Pathogenesis of SARS-Cov-2 infection in NHP model: insights for treatment and prevention – AM-Cov-Path

AM-COV-Path aims at the development of a non-human primate model of the SArS-CoV-2 infection and disease. We will use this model to study the mechanisms of transmission and pathogenesis, focusing on dynamics of viral dissemination, the associated tissue damages in the respiratory tract and at sites which also exhibit high expression of ACE2 receptor like the heart and the kidney. Biomarkers of disease progression that may guide future therapeutic strategies will be characterized, including inflammatory response and metabolic changes by combining different omic technologies and in vivo imaging. Key parameters of adaptive immune T and B cell response will be studied to inform future immune therapies and vaccine developments. Of particular interest will be the characterization of B cells producing protective antibodies that can be used to generate future monoclonal therapeutic immunoglobulins.
Based on our previous experience with viral respiratory diseases, the consortium will study the changes in the gut microbiota composition, which might modulate the differentiation of myeloid progenitors and thus distally modulate innate immune defenses in the lung compartment.

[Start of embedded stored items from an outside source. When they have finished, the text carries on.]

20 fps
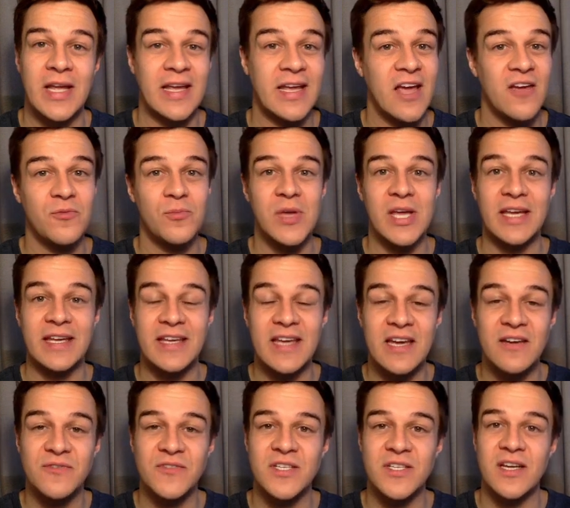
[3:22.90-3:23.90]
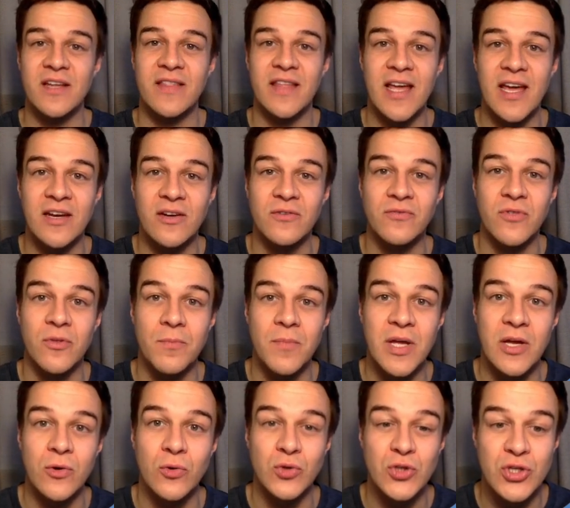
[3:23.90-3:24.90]
He gave me a gift at the end of the
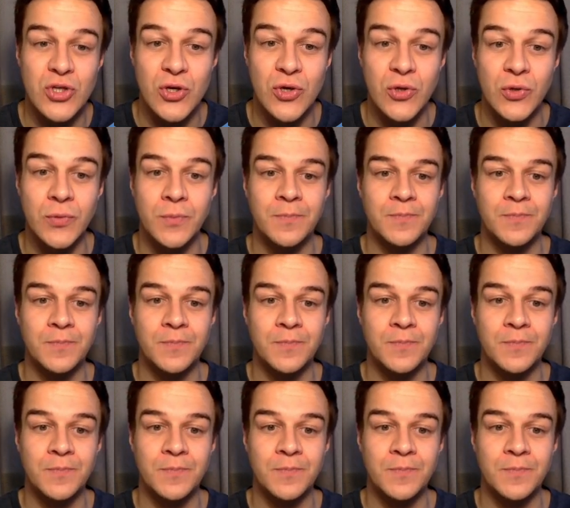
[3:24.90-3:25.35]
meal too.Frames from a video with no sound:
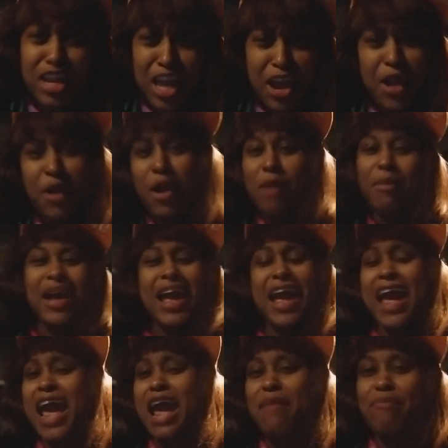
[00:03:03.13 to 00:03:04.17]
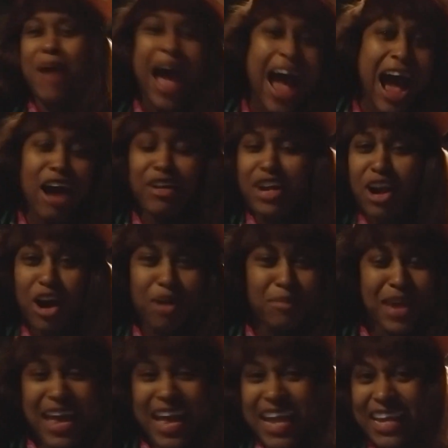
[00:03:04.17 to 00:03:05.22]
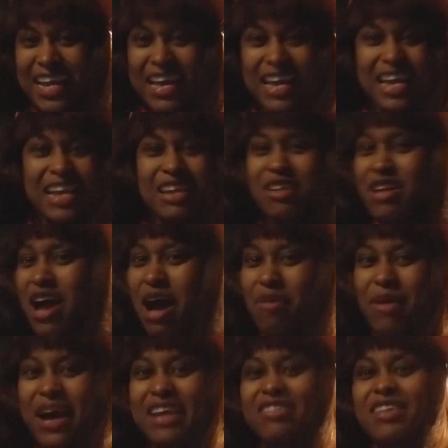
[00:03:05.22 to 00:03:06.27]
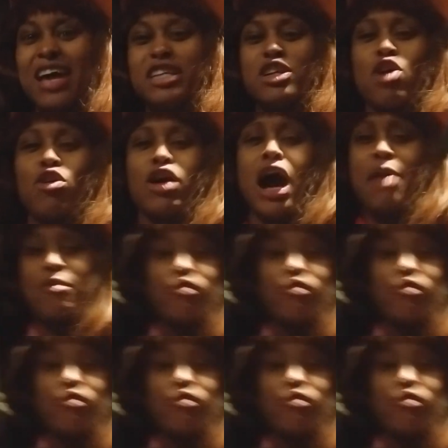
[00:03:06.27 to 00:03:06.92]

you but he ain't powering on me you know what he like don't come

The impact of dose of virus exposure, and the age of animals (neonates, young adults, and aged macaques) will be characterized. We surmise based on preliminary data that these factors may significantly modulate the disease development, so providing an opportunity to enrich understanding pathogenic mechanisms, for instance by comparing models with mild and severe disease. We will also work at establishing a model of aerosol exposure, better mimicking natural transmission.
Finally, based on the generated experimental data, we will develop in silico models of viral dynamics in interaction with unraveled biomarkers of disease progression. These models will be highly valuable to test hypothesis on pathogenic mechanisms and to accelerate therapeutic and vaccines developments by reducing the need for multiple preclinical and clinical trials.